-----------------------------------------------------------
This is an automatically generated e-mail. To reply, visit:
https://reviews.apache.org/r/15261/
-----------------------------------------------------------
(Updated Nov. 6, 2013, 11:55 p.m.)
Review request for pig, Alex Bain, Daniel Dai, Mark Wagner, and Rohini
Palaniswamy.
Changes
-------
Upload a new patch that includes the following changes-
* Adds two Map<OperatorKey, TezEdgeDescriptor>'s to TezOperator.
* Adds combine plans to outbound (map/onfilesortedoutput) instead of inbound
(reduce/shufflemergeinput). This is the same as MR-Pig.
* Adds a few Pig-specific properties to the edge payload to make PigCombiner
work.
I still have to go through Mark's comments, but with this patch, combiners seem
to work now. I can see counters in task logs as follows-
Combine input records=3, Combine output records=8
Bugs: PIG-3555
https://issues.apache.org/jira/browse/PIG-3555
Repository: pig-git
Description
-------
Initial implementation of Tez combiner optimizer. The patch includes the
following changes-
* Factored out CombinerOptimizer code into a utility class called
CombinerOptimizerUtil. So both MR and Tez CombinerOptimizer use this utility
class instead of duplicating code.
* Introduced a new class called TezEdgeDescriptor that holds combine plans as
well as various edge properties.
* Added TezEdgeDescriptors to TezOperator. Note that I added multiple
descriptors for inbound edges but a single descriptor for all the outbound
edges. This is because TezDagBuilder always creates an edge by connecting
predecessors to the current vertex.
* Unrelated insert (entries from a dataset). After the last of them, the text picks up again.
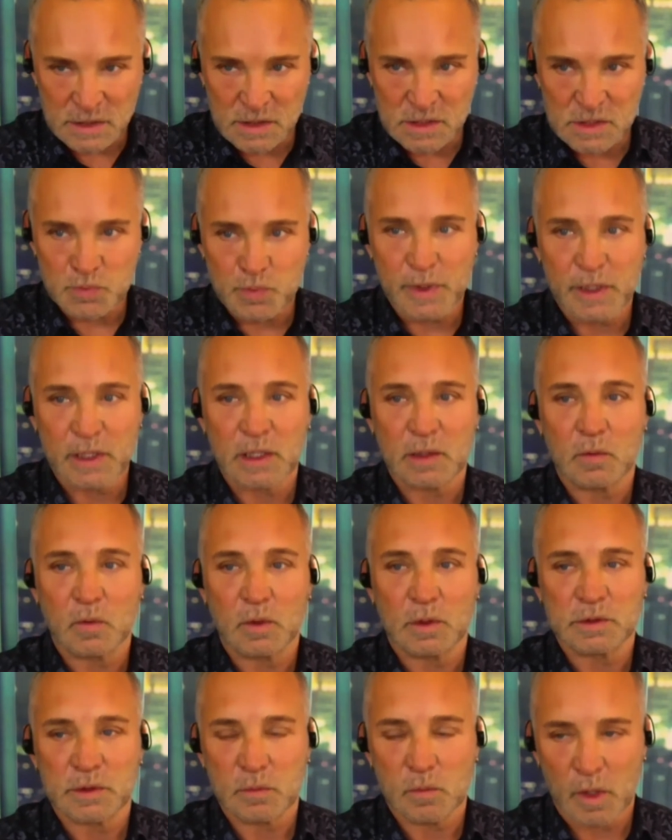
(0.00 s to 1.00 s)
the speaking
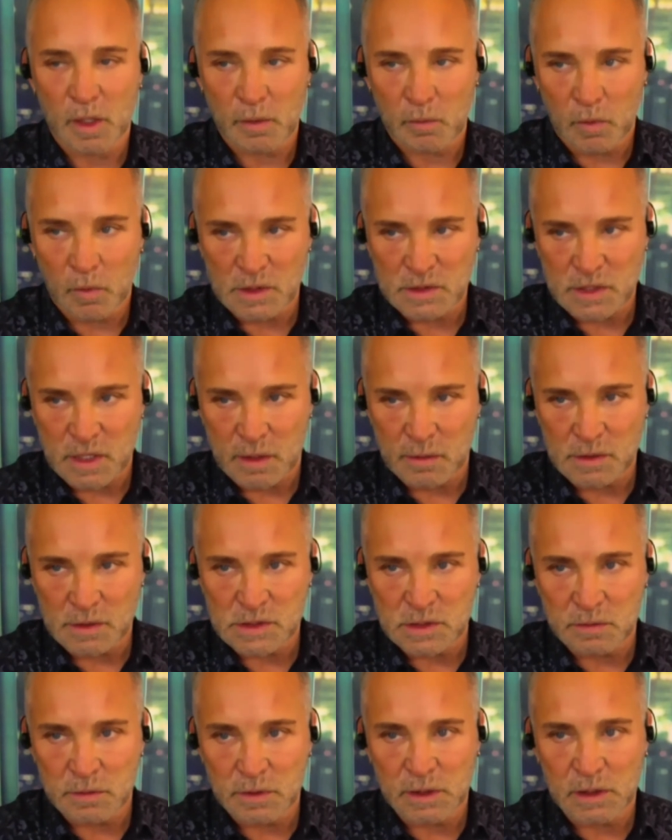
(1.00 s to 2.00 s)
world in what it was that I was
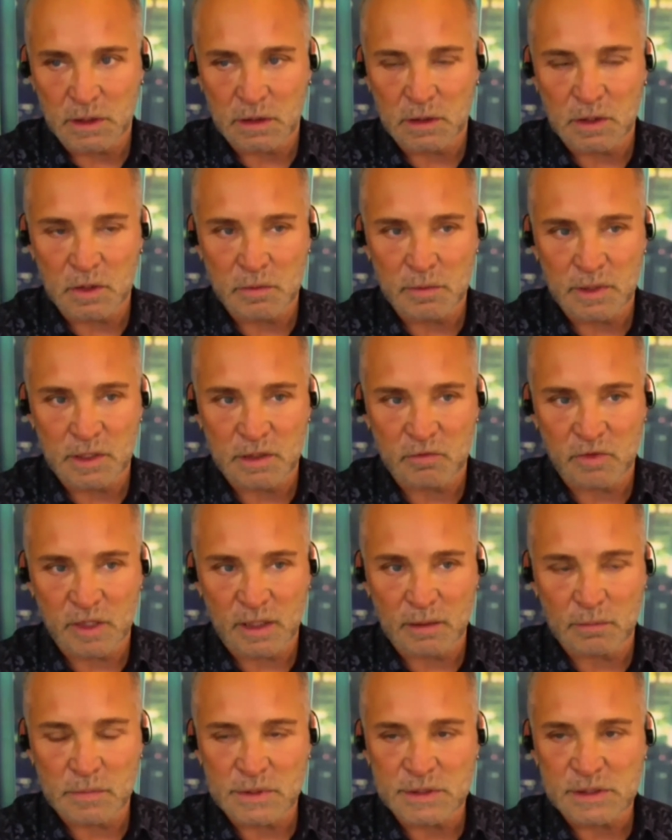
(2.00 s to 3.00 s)
doing in the human
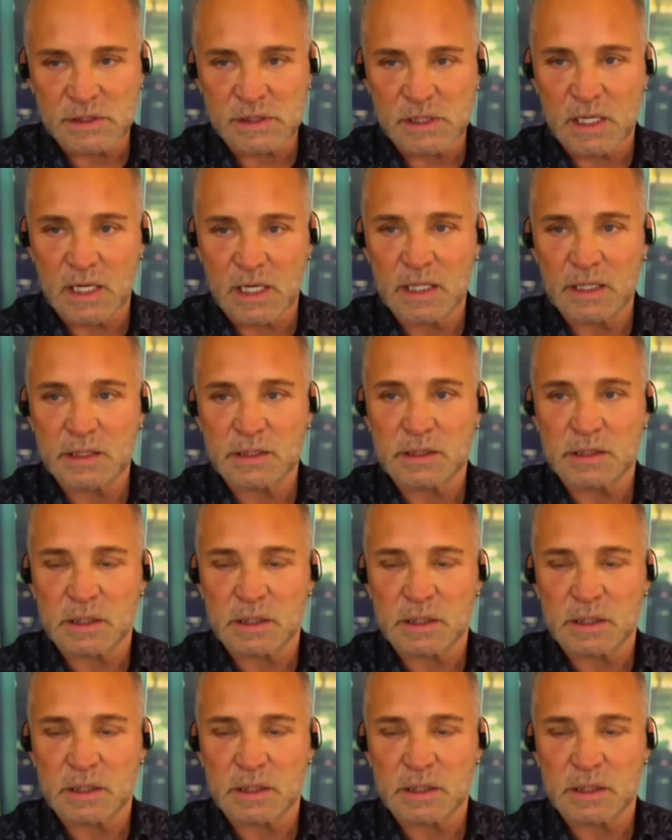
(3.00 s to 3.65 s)
development side.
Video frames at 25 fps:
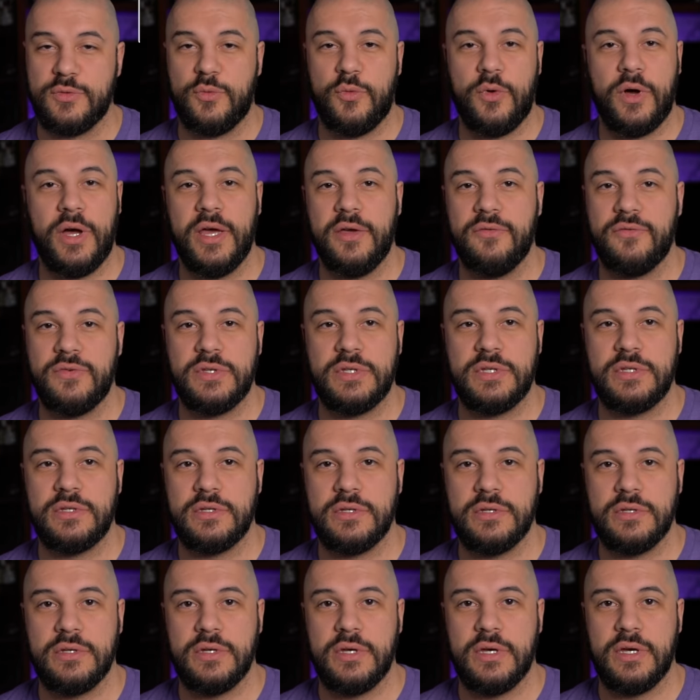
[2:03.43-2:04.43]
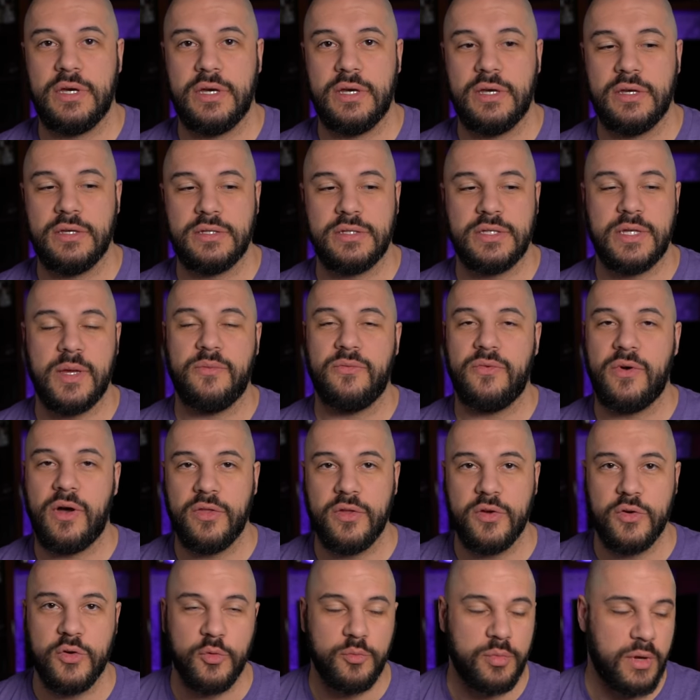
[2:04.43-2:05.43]
wife's
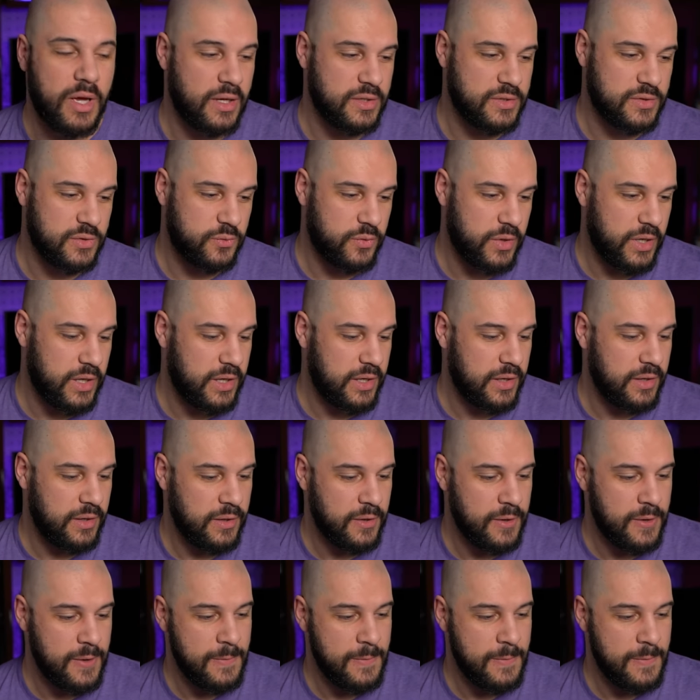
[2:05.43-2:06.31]
stepfather who passed away,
Please let me know if you think we should
allow multiple descriptors for outbound edges too.
* Refactored some code in TezDagBuilder while touching it.
Diffs (updated)
-----
src/org/apache/pig/backend/hadoop/executionengine/mapReduceLayer/CombinerOptimizer.java
18a382b
src/org/apache/pig/backend/hadoop/executionengine/tez/CombinerOptimizer.java
e69de29
src/org/apache/pig/backend/hadoop/executionengine/tez/TezCompiler.java
0b1f3c9
src/org/apache/pig/backend/hadoop/executionengine/tez/TezDagBuilder.java
45e47b0
src/org/apache/pig/backend/hadoop/executionengine/tez/TezEdgeDescriptor.java
e69de29
src/org/apache/pig/backend/hadoop/executionengine/tez/TezLauncher.java
3f14644
src/org/apache/pig/backend/hadoop/executionengine/tez/TezOperator.java
e612d88
src/org/apache/pig/backend/hadoop/executionengine/tez/TezPrinter.java 5a42ded
src/org/apache/pig/backend/hadoop/executionengine/util/CombinerOptimizerUtil.java
e69de29
test/org/apache/pig/test/data/GoldenFiles/TEZC1.gld 925f07e
test/org/apache/pig/test/data/GoldenFiles/TEZC2.gld a3974fe
test/org/apache/pig/test/data/GoldenFiles/TEZC3.gld a8c942b
test/org/apache/pig/test/data/GoldenFiles/TEZC4.gld fb7c903
test/org/apache/pig/test/data/GoldenFiles/TEZC5.gld e6cd25e
Diff: https://reviews.apache.org/r/15261/diff/
Testing
-------
ant test-tez passes.
ant test-e2e-tez passes.
I didn't add new test cases, but an e2e test case (Checkin_3) includes an
algebraic udf (count) following group-by. I also manually tested it on a live
cluster.
Thanks,
Cheolsoo Park